- Problem description: Print the data again, exactly.

Stored data entries:

_ _ _ _ _

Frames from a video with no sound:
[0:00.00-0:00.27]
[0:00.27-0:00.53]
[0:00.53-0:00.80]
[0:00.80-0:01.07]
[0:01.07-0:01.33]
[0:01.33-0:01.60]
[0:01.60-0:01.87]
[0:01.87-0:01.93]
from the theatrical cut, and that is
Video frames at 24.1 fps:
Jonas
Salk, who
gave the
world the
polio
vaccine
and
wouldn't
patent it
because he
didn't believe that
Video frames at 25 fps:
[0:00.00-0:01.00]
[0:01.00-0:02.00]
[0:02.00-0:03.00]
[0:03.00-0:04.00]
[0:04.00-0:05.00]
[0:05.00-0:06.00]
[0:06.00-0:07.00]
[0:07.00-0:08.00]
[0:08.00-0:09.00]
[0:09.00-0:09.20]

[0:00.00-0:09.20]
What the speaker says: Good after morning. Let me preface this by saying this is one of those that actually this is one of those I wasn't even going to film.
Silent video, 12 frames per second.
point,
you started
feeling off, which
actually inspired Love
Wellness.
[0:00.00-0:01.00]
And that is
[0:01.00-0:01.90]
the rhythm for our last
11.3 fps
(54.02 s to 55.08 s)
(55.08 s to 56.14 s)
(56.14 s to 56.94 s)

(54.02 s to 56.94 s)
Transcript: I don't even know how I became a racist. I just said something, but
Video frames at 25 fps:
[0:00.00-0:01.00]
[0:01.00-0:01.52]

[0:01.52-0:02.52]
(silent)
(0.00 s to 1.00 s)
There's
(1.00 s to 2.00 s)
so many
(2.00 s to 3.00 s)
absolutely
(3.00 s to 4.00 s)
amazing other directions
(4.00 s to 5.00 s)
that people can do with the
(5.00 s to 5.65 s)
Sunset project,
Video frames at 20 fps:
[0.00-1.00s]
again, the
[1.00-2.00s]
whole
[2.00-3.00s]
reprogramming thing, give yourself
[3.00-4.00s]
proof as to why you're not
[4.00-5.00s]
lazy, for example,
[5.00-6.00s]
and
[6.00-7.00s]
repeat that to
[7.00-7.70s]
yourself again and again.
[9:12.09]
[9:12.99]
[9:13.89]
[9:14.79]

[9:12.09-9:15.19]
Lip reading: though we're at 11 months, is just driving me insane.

_ _ _ _ _

- Reply:
Frames from a video with no sound:
[0:00.00-0:00.27]
[0:00.27-0:00.53]
[0:00.53-0:00.80]
[0:00.80-0:01.07]
[0:01.07-0:01.33]
[0:01.33-0:01.60]
[0:01.60-0:01.87]
[0:01.87-0:01.93]
from the theatrical cut, and that is
Video frames at 24.1 fps:
Jonas
Salk, who
gave the
world the
polio
vaccine
and
wouldn't
patent it
because he
didn't believe that
Video frames at 25 fps:
[0:00.00-0:01.00]
[0:01.00-0:02.00]
[0:02.00-0:03.00]
[0:03.00-0:04.00]
[0:04.00-0:05.00]
[0:05.00-0:06.00]
[0:06.00-0:07.00]
[0:07.00-0:08.00]
[0:08.00-0:09.00]
[0:09.00-0:09.20]

[0:00.00-0:09.20]
What the speaker says: Good after morning. Let me preface this by saying this is one of those that actually this is one of those I wasn't even going to film.
Silent video, 12 frames per second.
point,
you started
feeling off, which
actually inspired Love
Wellness.
[0:00.00-0:01.00]
And that is
[0:01.00-0:01.90]
the rhythm for our last
11.3 fps
(54.02 s to 55.08 s)
(55.08 s to 56.14 s)
(56.14 s to 56.94 s)

(54.02 s to 56.94 s)
Transcript: I don't even know how I became a racist. I just said something, but
Video frames at 25 fps:
[0:00.00-0:01.00]
[0:01.00-0:01.52]

[0:01.52-0:02.52]
(silent)
(0.00 s to 1.00 s)
There's
(1.00 s to 2.00 s)
so many
(2.00 s to 3.00 s)
absolutely
(3.00 s to 4.00 s)
amazing other directions
(4.00 s to 5.00 s)
that people can do with the
(5.00 s to 5.65 s)
Sunset project,
Video frames at 20 fps:
[0.00-1.00s]
again, the
[1.00-2.00s]
whole
[2.00-3.00s]
reprogramming thing, give yourself
[3.00-4.00s]
proof as to why you're not
[4.00-5.00s]
lazy, for example,
[5.00-6.00s]
and
[6.00-7.00s]
repeat that to
[7.00-7.70s]
yourself again and again.
[9:12.09]
[9:12.99]
[9:13.89]
[9:14.79]

[9:12.09-9:15.19]
Lip reading: though we're at 11 months, is just driving me insane.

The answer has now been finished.